REQUIRED ACTION
Below are the entries; set down each of them exactly.

DATA SUPPLIED
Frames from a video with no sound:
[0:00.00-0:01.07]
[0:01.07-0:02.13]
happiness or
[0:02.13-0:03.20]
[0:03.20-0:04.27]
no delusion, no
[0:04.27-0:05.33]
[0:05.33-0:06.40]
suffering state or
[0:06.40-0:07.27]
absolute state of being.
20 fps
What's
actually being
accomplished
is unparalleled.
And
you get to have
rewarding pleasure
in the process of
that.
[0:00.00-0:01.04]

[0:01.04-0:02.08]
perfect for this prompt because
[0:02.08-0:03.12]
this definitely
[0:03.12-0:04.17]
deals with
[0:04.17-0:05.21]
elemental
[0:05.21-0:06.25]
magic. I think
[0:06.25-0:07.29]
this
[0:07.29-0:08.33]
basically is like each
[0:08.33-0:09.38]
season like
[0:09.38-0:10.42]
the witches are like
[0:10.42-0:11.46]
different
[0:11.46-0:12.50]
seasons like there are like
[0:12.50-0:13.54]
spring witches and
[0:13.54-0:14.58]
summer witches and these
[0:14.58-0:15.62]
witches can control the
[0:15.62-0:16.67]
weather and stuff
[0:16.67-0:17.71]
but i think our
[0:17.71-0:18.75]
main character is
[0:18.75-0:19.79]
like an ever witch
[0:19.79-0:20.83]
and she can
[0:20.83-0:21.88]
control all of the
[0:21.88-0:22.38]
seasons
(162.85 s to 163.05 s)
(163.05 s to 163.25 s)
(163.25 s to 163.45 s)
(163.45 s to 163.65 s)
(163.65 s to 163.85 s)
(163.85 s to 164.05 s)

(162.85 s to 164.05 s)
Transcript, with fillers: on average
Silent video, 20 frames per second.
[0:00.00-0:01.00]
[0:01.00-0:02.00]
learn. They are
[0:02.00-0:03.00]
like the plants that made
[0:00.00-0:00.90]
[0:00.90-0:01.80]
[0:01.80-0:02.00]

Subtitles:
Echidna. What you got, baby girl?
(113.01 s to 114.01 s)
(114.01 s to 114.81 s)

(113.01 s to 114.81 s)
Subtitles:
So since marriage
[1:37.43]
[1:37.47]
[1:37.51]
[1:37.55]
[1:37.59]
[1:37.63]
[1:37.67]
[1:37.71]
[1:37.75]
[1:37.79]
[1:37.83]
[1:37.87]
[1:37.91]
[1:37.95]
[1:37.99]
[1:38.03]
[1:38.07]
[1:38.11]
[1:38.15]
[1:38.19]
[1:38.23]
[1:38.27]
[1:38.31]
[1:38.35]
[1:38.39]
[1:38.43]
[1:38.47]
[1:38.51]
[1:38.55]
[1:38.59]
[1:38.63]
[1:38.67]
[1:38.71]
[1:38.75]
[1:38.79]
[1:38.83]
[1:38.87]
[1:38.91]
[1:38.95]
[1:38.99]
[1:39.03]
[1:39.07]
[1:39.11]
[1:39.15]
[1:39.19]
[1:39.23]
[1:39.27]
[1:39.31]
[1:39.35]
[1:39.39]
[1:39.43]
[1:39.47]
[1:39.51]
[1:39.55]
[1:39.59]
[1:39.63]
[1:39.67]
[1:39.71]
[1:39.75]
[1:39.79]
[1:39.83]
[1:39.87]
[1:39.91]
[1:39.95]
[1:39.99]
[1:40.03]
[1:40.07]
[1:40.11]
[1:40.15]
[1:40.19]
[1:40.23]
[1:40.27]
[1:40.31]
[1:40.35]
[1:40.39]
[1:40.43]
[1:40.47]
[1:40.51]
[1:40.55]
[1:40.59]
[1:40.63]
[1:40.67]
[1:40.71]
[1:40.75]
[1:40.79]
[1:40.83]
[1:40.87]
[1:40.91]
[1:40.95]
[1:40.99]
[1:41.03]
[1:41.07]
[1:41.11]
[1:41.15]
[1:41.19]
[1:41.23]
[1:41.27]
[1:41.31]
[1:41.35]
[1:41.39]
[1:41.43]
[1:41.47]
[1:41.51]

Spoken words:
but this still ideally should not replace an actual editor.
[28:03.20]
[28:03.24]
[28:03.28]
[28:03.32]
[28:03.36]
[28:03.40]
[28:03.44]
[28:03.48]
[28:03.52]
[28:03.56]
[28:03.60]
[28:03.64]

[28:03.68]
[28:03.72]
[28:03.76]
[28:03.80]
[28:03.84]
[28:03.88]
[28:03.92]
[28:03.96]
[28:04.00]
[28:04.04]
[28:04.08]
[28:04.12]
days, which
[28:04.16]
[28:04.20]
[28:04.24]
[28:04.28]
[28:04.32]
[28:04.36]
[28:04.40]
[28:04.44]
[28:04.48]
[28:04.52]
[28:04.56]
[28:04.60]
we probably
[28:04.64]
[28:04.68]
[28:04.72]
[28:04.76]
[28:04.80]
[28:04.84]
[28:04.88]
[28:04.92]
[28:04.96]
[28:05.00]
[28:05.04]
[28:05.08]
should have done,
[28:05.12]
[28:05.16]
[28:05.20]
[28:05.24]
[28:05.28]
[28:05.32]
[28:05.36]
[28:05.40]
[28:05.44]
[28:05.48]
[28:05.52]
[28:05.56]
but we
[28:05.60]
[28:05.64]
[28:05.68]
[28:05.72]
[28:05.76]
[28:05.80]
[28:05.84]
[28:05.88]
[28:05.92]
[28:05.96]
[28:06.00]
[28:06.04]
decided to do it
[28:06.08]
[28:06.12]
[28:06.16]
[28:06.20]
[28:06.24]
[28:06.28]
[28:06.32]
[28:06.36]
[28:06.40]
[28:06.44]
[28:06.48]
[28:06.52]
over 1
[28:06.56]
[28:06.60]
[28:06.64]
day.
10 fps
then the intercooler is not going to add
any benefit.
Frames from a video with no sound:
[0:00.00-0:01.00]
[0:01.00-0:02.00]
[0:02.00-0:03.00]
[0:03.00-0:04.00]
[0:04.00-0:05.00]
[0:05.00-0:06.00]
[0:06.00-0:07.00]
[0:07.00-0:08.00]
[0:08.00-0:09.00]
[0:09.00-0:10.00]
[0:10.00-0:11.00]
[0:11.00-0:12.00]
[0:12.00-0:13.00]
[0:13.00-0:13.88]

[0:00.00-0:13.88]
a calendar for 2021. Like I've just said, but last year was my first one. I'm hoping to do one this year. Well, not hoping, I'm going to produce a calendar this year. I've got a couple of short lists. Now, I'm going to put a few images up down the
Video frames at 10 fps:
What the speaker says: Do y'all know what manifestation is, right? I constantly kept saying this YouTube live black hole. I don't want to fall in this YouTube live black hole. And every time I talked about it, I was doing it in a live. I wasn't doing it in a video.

SOLUTION TO THE PROBLEM
Frames from a video with no sound:
[0:00.00-0:01.07]
[0:01.07-0:02.13]
happiness or
[0:02.13-0:03.20]
[0:03.20-0:04.27]
no delusion, no
[0:04.27-0:05.33]
[0:05.33-0:06.40]
suffering state or
[0:06.40-0:07.27]
absolute state of being.
20 fps
What's
actually being
accomplished
is unparalleled.
And
you get to have
rewarding pleasure
in the process of
that.
[0:00.00-0:01.04]

[0:01.04-0:02.08]
perfect for this prompt because
[0:02.08-0:03.12]
this definitely
[0:03.12-0:04.17]
deals with
[0:04.17-0:05.21]
elemental
[0:05.21-0:06.25]
magic. I think
[0:06.25-0:07.29]
this
[0:07.29-0:08.33]
basically is like each
[0:08.33-0:09.38]
season like
[0:09.38-0:10.42]
the witches are like
[0:10.42-0:11.46]
different
[0:11.46-0:12.50]
seasons like there are like
[0:12.50-0:13.54]
spring witches and
[0:13.54-0:14.58]
summer witches and these
[0:14.58-0:15.62]
witches can control the
[0:15.62-0:16.67]
weather and stuff
[0:16.67-0:17.71]
but i think our
[0:17.71-0:18.75]
main character is
[0:18.75-0:19.79]
like an ever witch
[0:19.79-0:20.83]
and she can
[0:20.83-0:21.88]
control all of the
[0:21.88-0:22.38]
seasons
(162.85 s to 163.05 s)
(163.05 s to 163.25 s)
(163.25 s to 163.45 s)
(163.45 s to 163.65 s)
(163.65 s to 163.85 s)
(163.85 s to 164.05 s)

(162.85 s to 164.05 s)
Transcript, with fillers: on average
Silent video, 20 frames per second.
[0:00.00-0:01.00]
[0:01.00-0:02.00]
learn. They are
[0:02.00-0:03.00]
like the plants that made
[0:00.00-0:00.90]
[0:00.90-0:01.80]
[0:01.80-0:02.00]

Subtitles:
Echidna. What you got, baby girl?
(113.01 s to 114.01 s)
(114.01 s to 114.81 s)

(113.01 s to 114.81 s)
Subtitles:
So since marriage
[1:37.43]
[1:37.47]
[1:37.51]
[1:37.55]
[1:37.59]
[1:37.63]
[1:37.67]
[1:37.71]
[1:37.75]
[1:37.79]
[1:37.83]
[1:37.87]
[1:37.91]
[1:37.95]
[1:37.99]
[1:38.03]
[1:38.07]
[1:38.11]
[1:38.15]
[1:38.19]
[1:38.23]
[1:38.27]
[1:38.31]
[1:38.35]
[1:38.39]
[1:38.43]
[1:38.47]
[1:38.51]
[1:38.55]
[1:38.59]
[1:38.63]
[1:38.67]
[1:38.71]
[1:38.75]
[1:38.79]
[1:38.83]
[1:38.87]
[1:38.91]
[1:38.95]
[1:38.99]
[1:39.03]
[1:39.07]
[1:39.11]
[1:39.15]
[1:39.19]
[1:39.23]
[1:39.27]
[1:39.31]
[1:39.35]
[1:39.39]
[1:39.43]
[1:39.47]
[1:39.51]
[1:39.55]
[1:39.59]
[1:39.63]
[1:39.67]
[1:39.71]
[1:39.75]
[1:39.79]
[1:39.83]
[1:39.87]
[1:39.91]
[1:39.95]
[1:39.99]
[1:40.03]
[1:40.07]
[1:40.11]
[1:40.15]
[1:40.19]
[1:40.23]
[1:40.27]
[1:40.31]
[1:40.35]
[1:40.39]
[1:40.43]
[1:40.47]
[1:40.51]
[1:40.55]
[1:40.59]
[1:40.63]
[1:40.67]
[1:40.71]
[1:40.75]
[1:40.79]
[1:40.83]
[1:40.87]
[1:40.91]
[1:40.95]
[1:40.99]
[1:41.03]
[1:41.07]
[1:41.11]
[1:41.15]
[1:41.19]
[1:41.23]
[1:41.27]
[1:41.31]
[1:41.35]
[1:41.39]
[1:41.43]
[1:41.47]
[1:41.51]

Spoken words:
but this still ideally should not replace an actual editor.
[28:03.20]
[28:03.24]
[28:03.28]
[28:03.32]
[28:03.36]
[28:03.40]
[28:03.44]
[28:03.48]
[28:03.52]
[28:03.56]
[28:03.60]
[28:03.64]

[28:03.68]
[28:03.72]
[28:03.76]
[28:03.80]
[28:03.84]
[28:03.88]
[28:03.92]
[28:03.96]
[28:04.00]
[28:04.04]
[28:04.08]
[28:04.12]
days, which
[28:04.16]
[28:04.20]
[28:04.24]
[28:04.28]
[28:04.32]
[28:04.36]
[28:04.40]
[28:04.44]
[28:04.48]
[28:04.52]
[28:04.56]
[28:04.60]
we probably
[28:04.64]
[28:04.68]
[28:04.72]
[28:04.76]
[28:04.80]
[28:04.84]
[28:04.88]
[28:04.92]
[28:04.96]
[28:05.00]
[28:05.04]
[28:05.08]
should have done,
[28:05.12]
[28:05.16]
[28:05.20]
[28:05.24]
[28:05.28]
[28:05.32]
[28:05.36]
[28:05.40]
[28:05.44]
[28:05.48]
[28:05.52]
[28:05.56]
but we
[28:05.60]
[28:05.64]
[28:05.68]
[28:05.72]
[28:05.76]
[28:05.80]
[28:05.84]
[28:05.88]
[28:05.92]
[28:05.96]
[28:06.00]
[28:06.04]
decided to do it
[28:06.08]
[28:06.12]
[28:06.16]
[28:06.20]
[28:06.24]
[28:06.28]
[28:06.32]
[28:06.36]
[28:06.40]
[28:06.44]
[28:06.48]
[28:06.52]
over 1
[28:06.56]
[28:06.60]
[28:06.64]
day.
10 fps
then the intercooler is not going to add
any benefit.
Frames from a video with no sound:
[0:00.00-0:01.00]
[0:01.00-0:02.00]
[0:02.00-0:03.00]
[0:03.00-0:04.00]
[0:04.00-0:05.00]
[0:05.00-0:06.00]
[0:06.00-0:07.00]
[0:07.00-0:08.00]
[0:08.00-0:09.00]
[0:09.00-0:10.00]
[0:10.00-0:11.00]
[0:11.00-0:12.00]
[0:12.00-0:13.00]
[0:13.00-0:13.88]

[0:00.00-0:13.88]
a calendar for 2021. Like I've just said, but last year was my first one. I'm hoping to do one this year. Well, not hoping, I'm going to produce a calendar this year. I've got a couple of short lists. Now, I'm going to put a few images up down the
Video frames at 10 fps:
What the speaker says: Do y'all know what manifestation is, right? I constantly kept saying this YouTube live black hole. I don't want to fall in this YouTube live black hole. And every time I talked about it, I was doing it in a live. I wasn't doing it in a video.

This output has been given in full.